Although the records contain pictures, none belong in the copy: restate word for word only the lines from the one with "(8.10 s to 9.00 s)" through the one with "[00:00:03.93]", both included.

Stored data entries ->
Content starts

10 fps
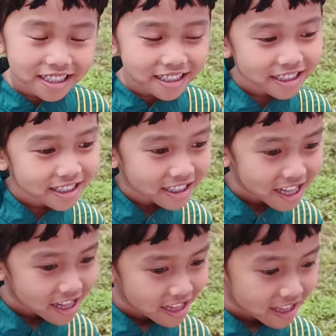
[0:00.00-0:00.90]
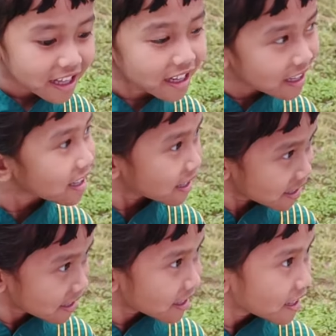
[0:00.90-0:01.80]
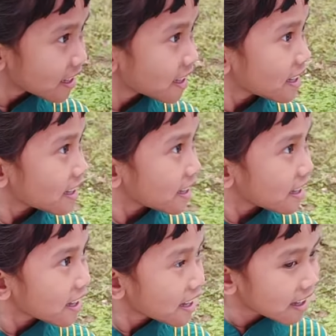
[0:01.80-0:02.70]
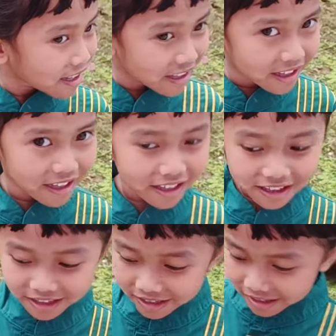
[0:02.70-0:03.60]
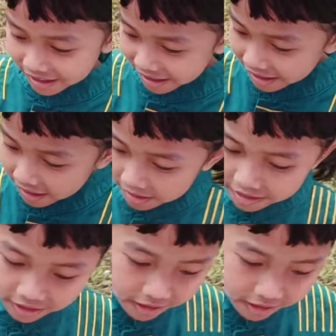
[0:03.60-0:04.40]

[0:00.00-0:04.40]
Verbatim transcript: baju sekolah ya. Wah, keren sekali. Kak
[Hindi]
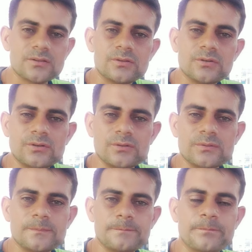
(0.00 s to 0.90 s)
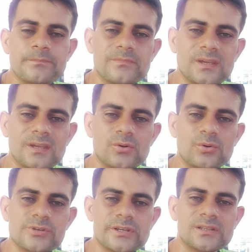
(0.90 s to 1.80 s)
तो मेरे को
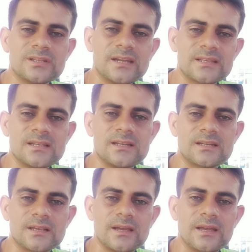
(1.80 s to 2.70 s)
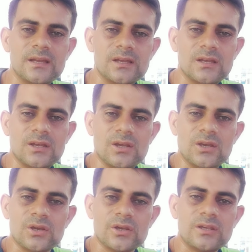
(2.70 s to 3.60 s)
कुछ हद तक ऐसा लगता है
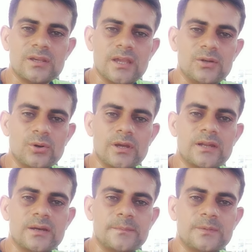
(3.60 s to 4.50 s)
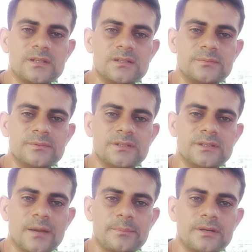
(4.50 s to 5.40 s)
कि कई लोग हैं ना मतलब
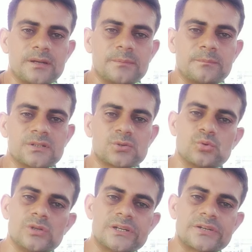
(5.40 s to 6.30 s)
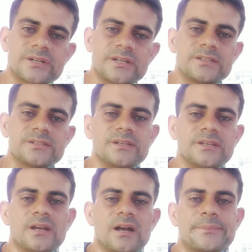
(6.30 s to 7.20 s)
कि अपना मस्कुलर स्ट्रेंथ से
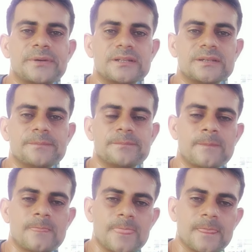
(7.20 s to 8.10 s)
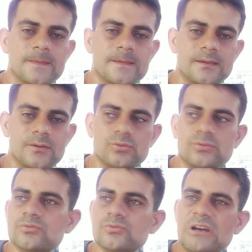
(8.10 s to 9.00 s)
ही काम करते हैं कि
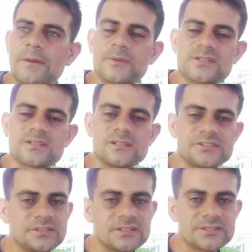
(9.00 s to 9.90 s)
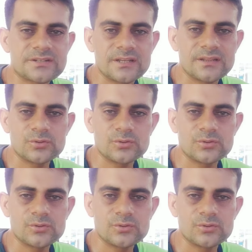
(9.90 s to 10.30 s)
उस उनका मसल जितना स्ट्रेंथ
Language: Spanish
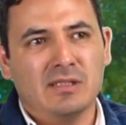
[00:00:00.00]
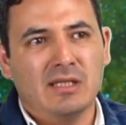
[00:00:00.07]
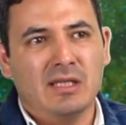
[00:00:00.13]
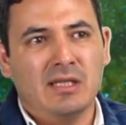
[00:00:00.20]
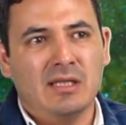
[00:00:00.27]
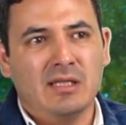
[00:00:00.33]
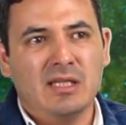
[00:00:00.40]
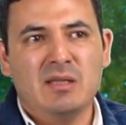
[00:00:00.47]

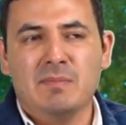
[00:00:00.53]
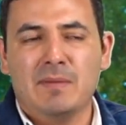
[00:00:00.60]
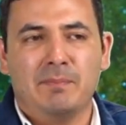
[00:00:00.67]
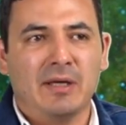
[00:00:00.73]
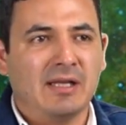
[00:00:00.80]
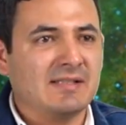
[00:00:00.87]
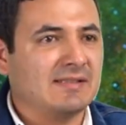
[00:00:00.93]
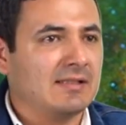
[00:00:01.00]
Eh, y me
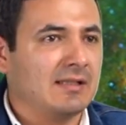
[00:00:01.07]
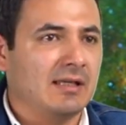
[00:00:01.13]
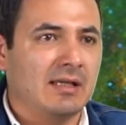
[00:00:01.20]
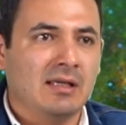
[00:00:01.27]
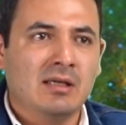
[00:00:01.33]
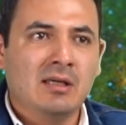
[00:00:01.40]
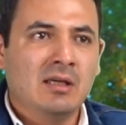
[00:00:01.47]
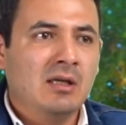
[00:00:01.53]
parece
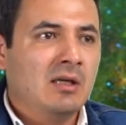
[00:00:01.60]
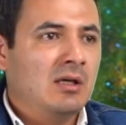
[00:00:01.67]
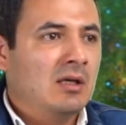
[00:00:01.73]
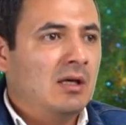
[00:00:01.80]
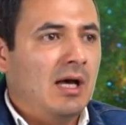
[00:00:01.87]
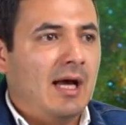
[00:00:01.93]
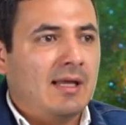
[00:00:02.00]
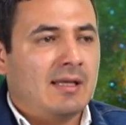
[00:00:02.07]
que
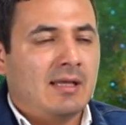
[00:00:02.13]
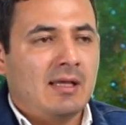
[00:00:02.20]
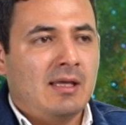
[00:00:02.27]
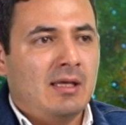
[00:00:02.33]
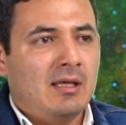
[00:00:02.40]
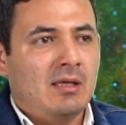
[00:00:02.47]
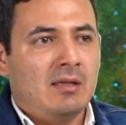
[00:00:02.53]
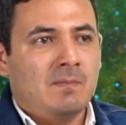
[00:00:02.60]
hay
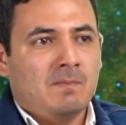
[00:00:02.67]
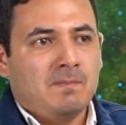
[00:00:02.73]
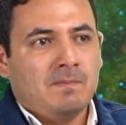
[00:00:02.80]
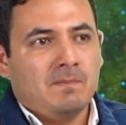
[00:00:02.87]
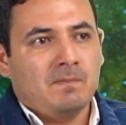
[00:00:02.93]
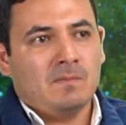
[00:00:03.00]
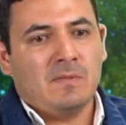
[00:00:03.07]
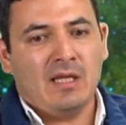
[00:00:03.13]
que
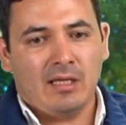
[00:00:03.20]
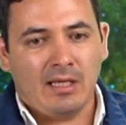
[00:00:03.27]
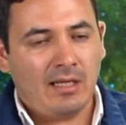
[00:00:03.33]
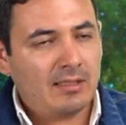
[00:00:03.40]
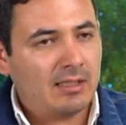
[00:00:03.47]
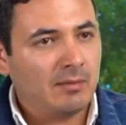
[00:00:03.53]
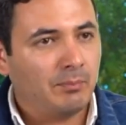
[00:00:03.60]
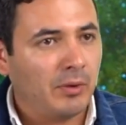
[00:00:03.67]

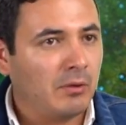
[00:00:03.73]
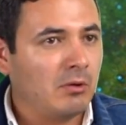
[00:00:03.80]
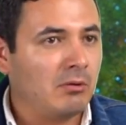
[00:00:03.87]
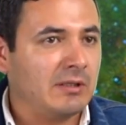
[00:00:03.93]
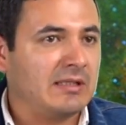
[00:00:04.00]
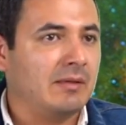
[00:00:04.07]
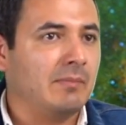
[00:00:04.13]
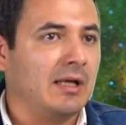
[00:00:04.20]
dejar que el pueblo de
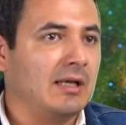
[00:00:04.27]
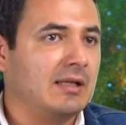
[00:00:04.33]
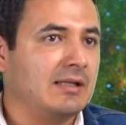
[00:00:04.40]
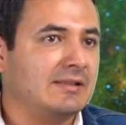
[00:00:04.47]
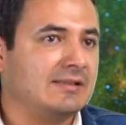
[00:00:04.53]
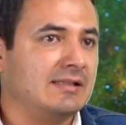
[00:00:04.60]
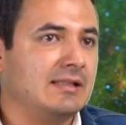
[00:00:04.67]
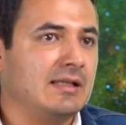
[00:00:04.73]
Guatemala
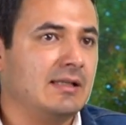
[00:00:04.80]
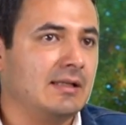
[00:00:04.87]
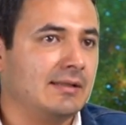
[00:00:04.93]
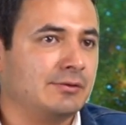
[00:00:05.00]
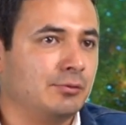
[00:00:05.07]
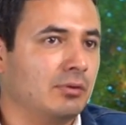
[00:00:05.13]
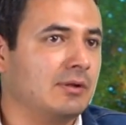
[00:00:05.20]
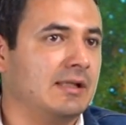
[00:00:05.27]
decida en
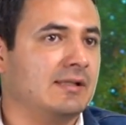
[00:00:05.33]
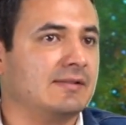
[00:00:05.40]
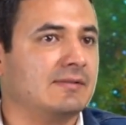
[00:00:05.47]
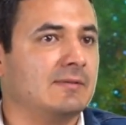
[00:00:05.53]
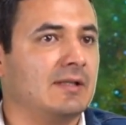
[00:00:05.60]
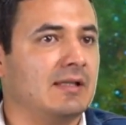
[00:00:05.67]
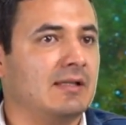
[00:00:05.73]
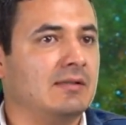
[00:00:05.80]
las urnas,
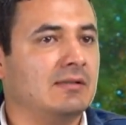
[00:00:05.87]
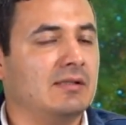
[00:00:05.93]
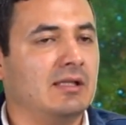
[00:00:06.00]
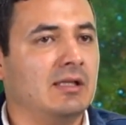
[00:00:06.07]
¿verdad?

Content ends

Task answer ->
(8.10 s to 9.00 s)
ही काम करते हैं कि
(9.00 s to 9.90 s)
(9.90 s to 10.30 s)
उस उनका मसल जितना स्ट्रेंथ
Language: Spanish
[00:00:00.00]
[00:00:00.07]
[00:00:00.13]
[00:00:00.20]
[00:00:00.27]
[00:00:00.33]
[00:00:00.40]
[00:00:00.47]

[00:00:00.53]
[00:00:00.60]
[00:00:00.67]
[00:00:00.73]
[00:00:00.80]
[00:00:00.87]
[00:00:00.93]
[00:00:01.00]
Eh, y me
[00:00:01.07]
[00:00:01.13]
[00:00:01.20]
[00:00:01.27]
[00:00:01.33]
[00:00:01.40]
[00:00:01.47]
[00:00:01.53]
parece
[00:00:01.60]
[00:00:01.67]
[00:00:01.73]
[00:00:01.80]
[00:00:01.87]
[00:00:01.93]
[00:00:02.00]
[00:00:02.07]
que
[00:00:02.13]
[00:00:02.20]
[00:00:02.27]
[00:00:02.33]
[00:00:02.40]
[00:00:02.47]
[00:00:02.53]
[00:00:02.60]
hay
[00:00:02.67]
[00:00:02.73]
[00:00:02.80]
[00:00:02.87]
[00:00:02.93]
[00:00:03.00]
[00:00:03.07]
[00:00:03.13]
que
[00:00:03.20]
[00:00:03.27]
[00:00:03.33]
[00:00:03.40]
[00:00:03.47]
[00:00:03.53]
[00:00:03.60]
[00:00:03.67]

[00:00:03.73]
[00:00:03.80]
[00:00:03.87]
[00:00:03.93]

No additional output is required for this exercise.